Data records:
+ + + + + + +

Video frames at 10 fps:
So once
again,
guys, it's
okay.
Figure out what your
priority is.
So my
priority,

+ + + + + + +

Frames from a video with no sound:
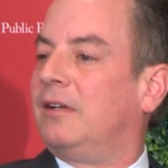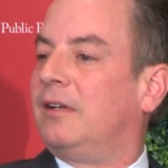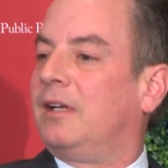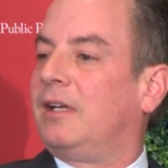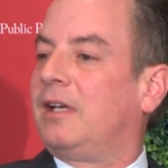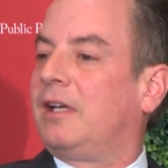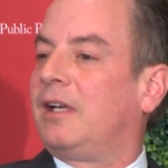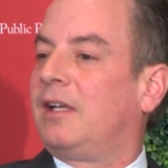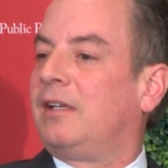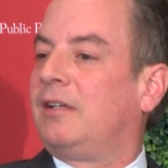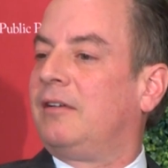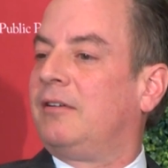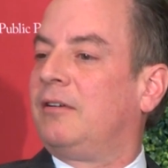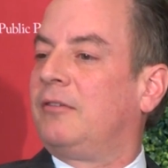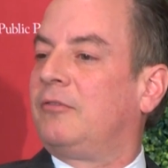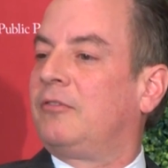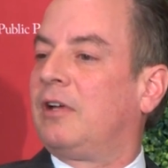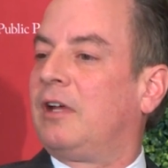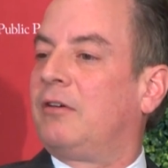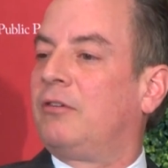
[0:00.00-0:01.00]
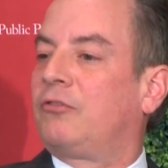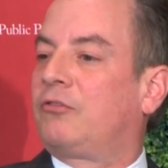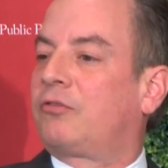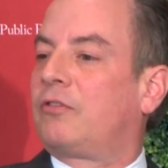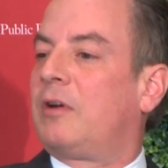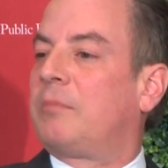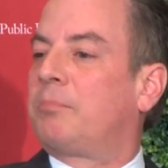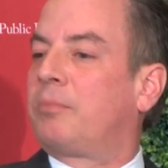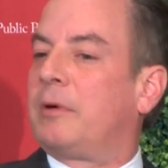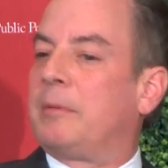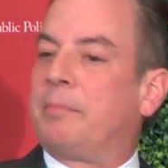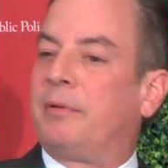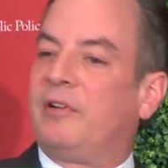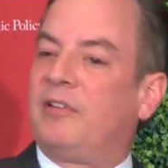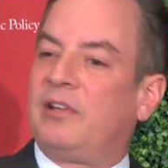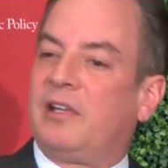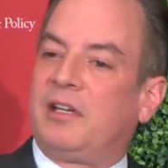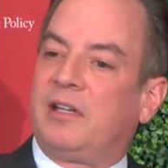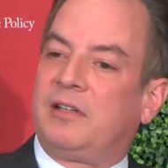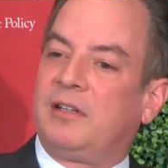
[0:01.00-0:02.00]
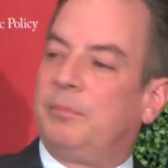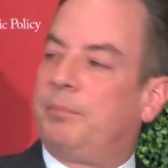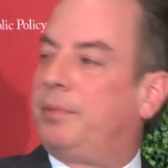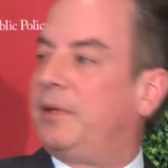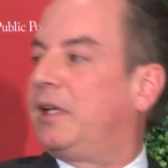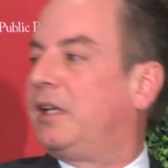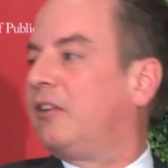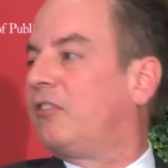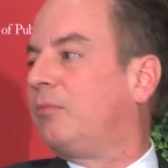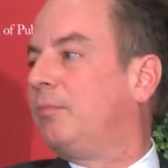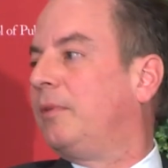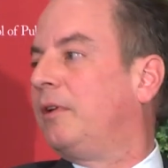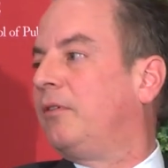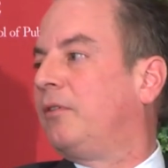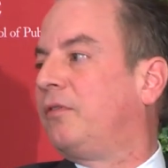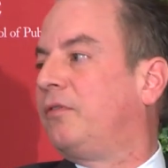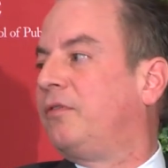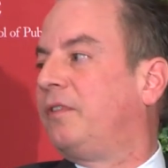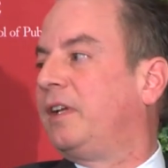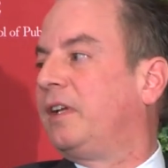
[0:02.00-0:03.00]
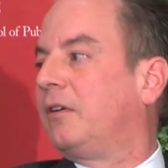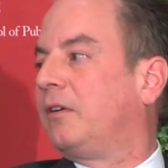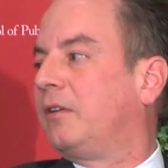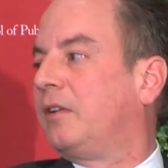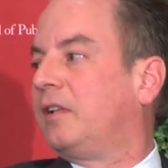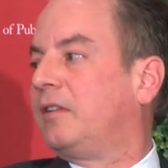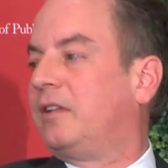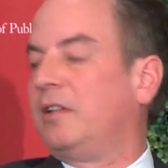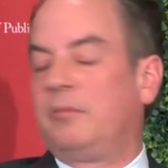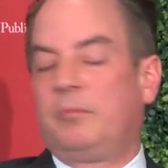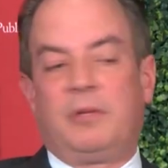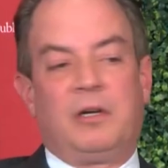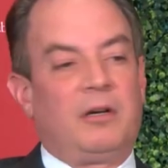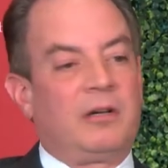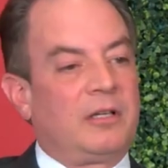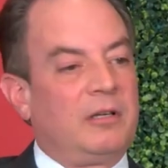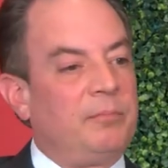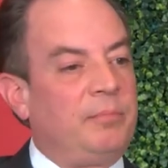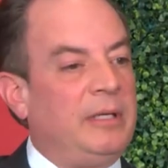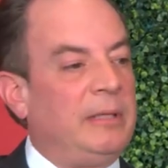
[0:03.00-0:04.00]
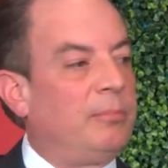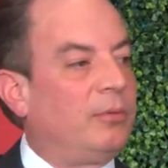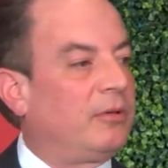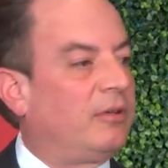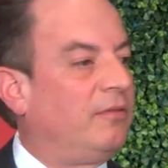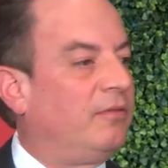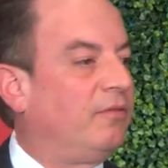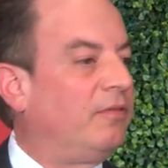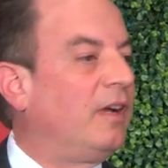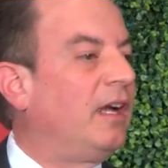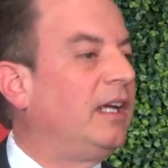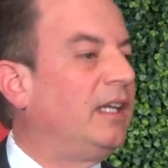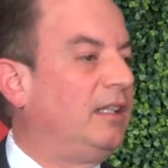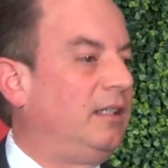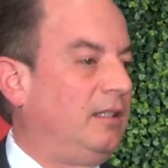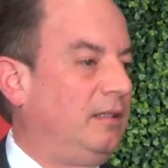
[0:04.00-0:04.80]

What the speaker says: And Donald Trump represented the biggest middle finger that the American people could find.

+ + + + + + +

--- Task goal ---
All pictures are to be skipped. Output, word for word, the lines in the data above starting at the line containing "[0:02.00-0:03.00]" and ending at the line containing "What the speaker".

--- Answer to this task ---
[0:02.00-0:03.00]
[0:03.00-0:04.00]
[0:04.00-0:04.80]

What the speaker says: And Donald Trump represented the biggest middle finger that the American people could find.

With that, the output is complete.